After a few hours on my own, a worker from another ward came over. I was glad I had some extra help, but they had never worked on my wards before. And in fact, when I previously worked there, I had only ever worked on Ward 1 so had little to no knowledge of the timings and what extra I had to do over on ward 2. It was an incredibly stressful day with two people who hardly knew what they were doing, having to cater for two full wards. 

As we got on with our day and did as much as we could, we never thought we’d have to trigger our personal safety alarms. We were in a patient’s room on the dementia ward when the patient suddenly appeared, trouser-less and confused about what we were doing in her room. She was, understandably, very agitated about it. She stood in the doorway being verbally abusive and wouldn’t let us leave the room. I pressed my personal alarm system to alert the nurses and get assistance but to my surprise it didn’t work! Luckily the other person I was working with was able to use hers. About 7 nurses rushed to our assistance, they were able to get her to calm down. They took her away so we were able to finish up in her room, but this caused even more stress on our already difficult day. We felt anxious to even step foot in that ward again. 

After this day I decided, I can’t mentally and physically keep up with shifts at such an understaffed place. As much as I loved to help people, I couldn’t put myself through that on a daily basis for such long days. 

Healthcare facilities being this understaffed puts such a strain on the workers who are definitely being underpaid and overworked, causing more days off and even people leaving. In my opinion, NHS workers definitely do not get the credit or pay they deserve by working in such difficult conditions. Especially mental health workers. The stories I heard, working on those wards, of workers being attacked and even ending up in hospital made me concerned for my safety if I stayed in this area of work. 

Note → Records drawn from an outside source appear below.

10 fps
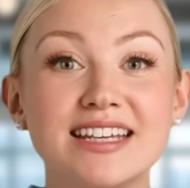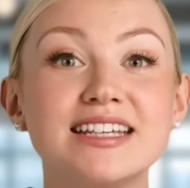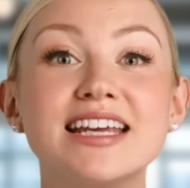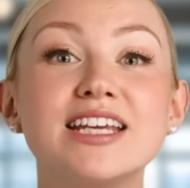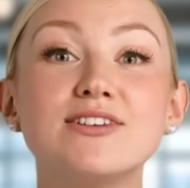
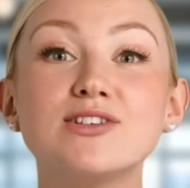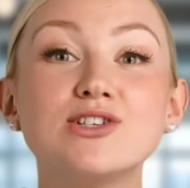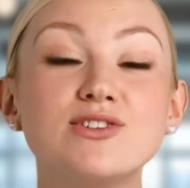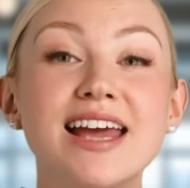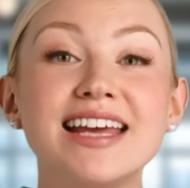Think of
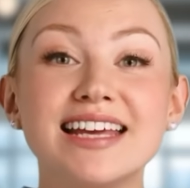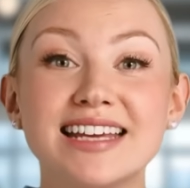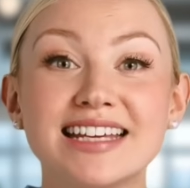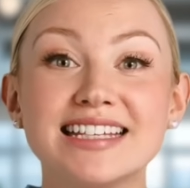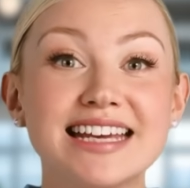
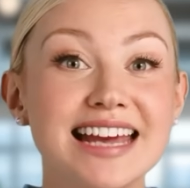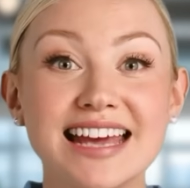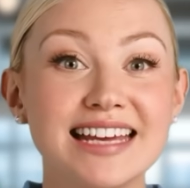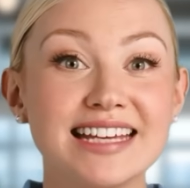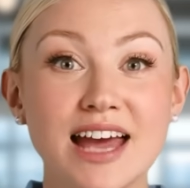training as
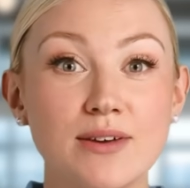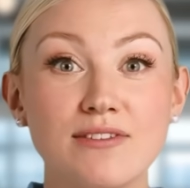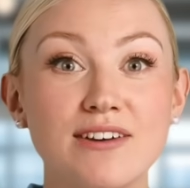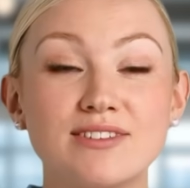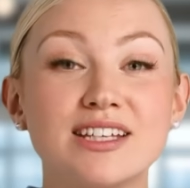laying down the
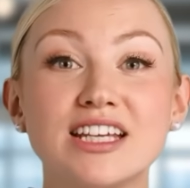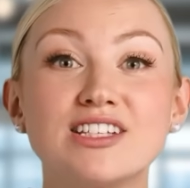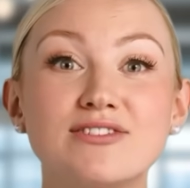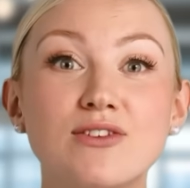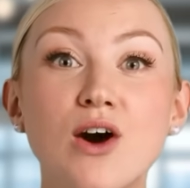
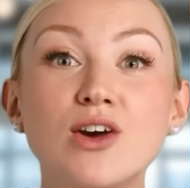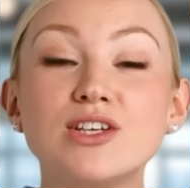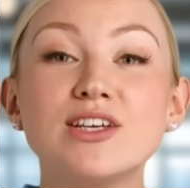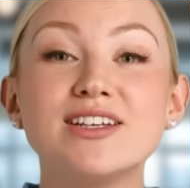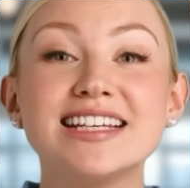foundation for
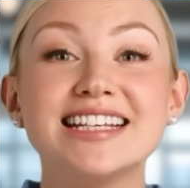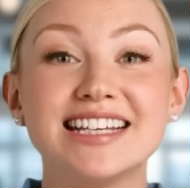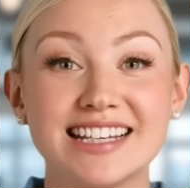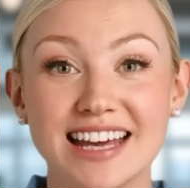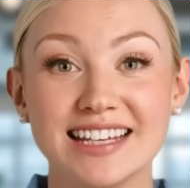ongoing
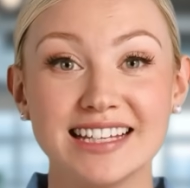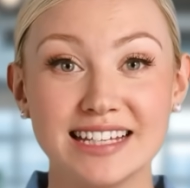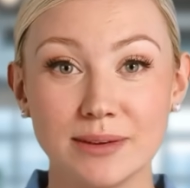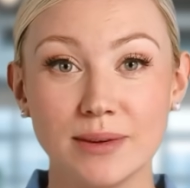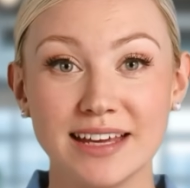success and
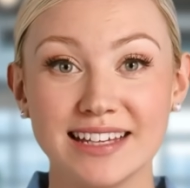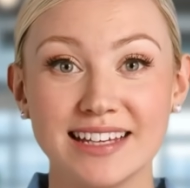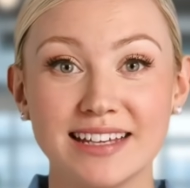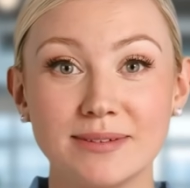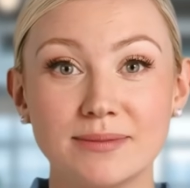stability.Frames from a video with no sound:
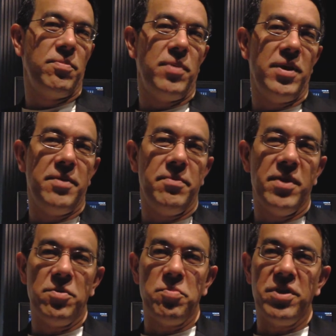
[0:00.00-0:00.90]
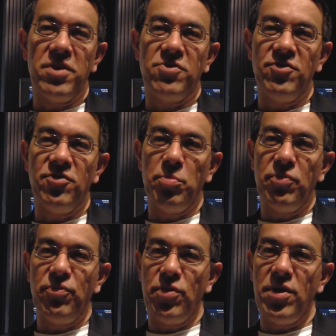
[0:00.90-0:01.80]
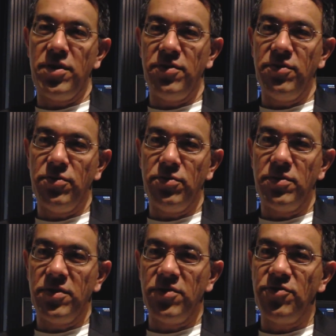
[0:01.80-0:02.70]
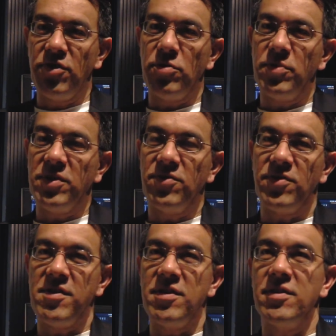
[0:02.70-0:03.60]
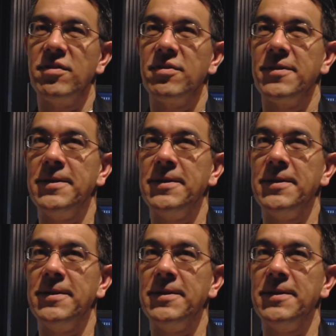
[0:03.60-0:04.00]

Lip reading: other productions before I do a show because I think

Processes must be reviewed in order to improve these conditions, and the support and pay of the workers must be raised to match the demands and importance of the role, especially with the
drastic rise in mental health conditions . The waiting lists for even getting seen in the mental health sector is even worse. Personally, I’ve been on a waiting list since January 2021 and probably for the foreseeable future. 

Even pulling away from the mental health section, all waiting lists are ridiculously long especially for people who need them. I had an anaphylactic shock in late June 2021, we have no idea what is causing the allergy, as I’ve never had any issues with anything before this incident. I’ve done some digging to find out when is the earliest I can get seen and I’ve been told it could be longer than a year! My biggest concern about the waiting lists is that some people just can’t wait that long. At SQ, we work with a lot of Ophthalmology departments, where patients who wait too long for treatment risk losing their sight.  Given my first-hand experience of working in a mental health ward, I am excited to be part of the team at SQ trying to tackle this problem across healthcare

It is important to talk about how you are feeling and seek professional advice if you are experiencing any of the following : 

  • Excessive paranoia, worry, or anxiety.
  • Long-lasting sadness or irritability.
  • Extreme changes in moods.
  • Social withdrawal.
  • Dramatic changes in eating or sleeping pattern.
There are some great support groups you can seek advice from and it is important to find what works for you.  There are of course many other places you can get the support you need.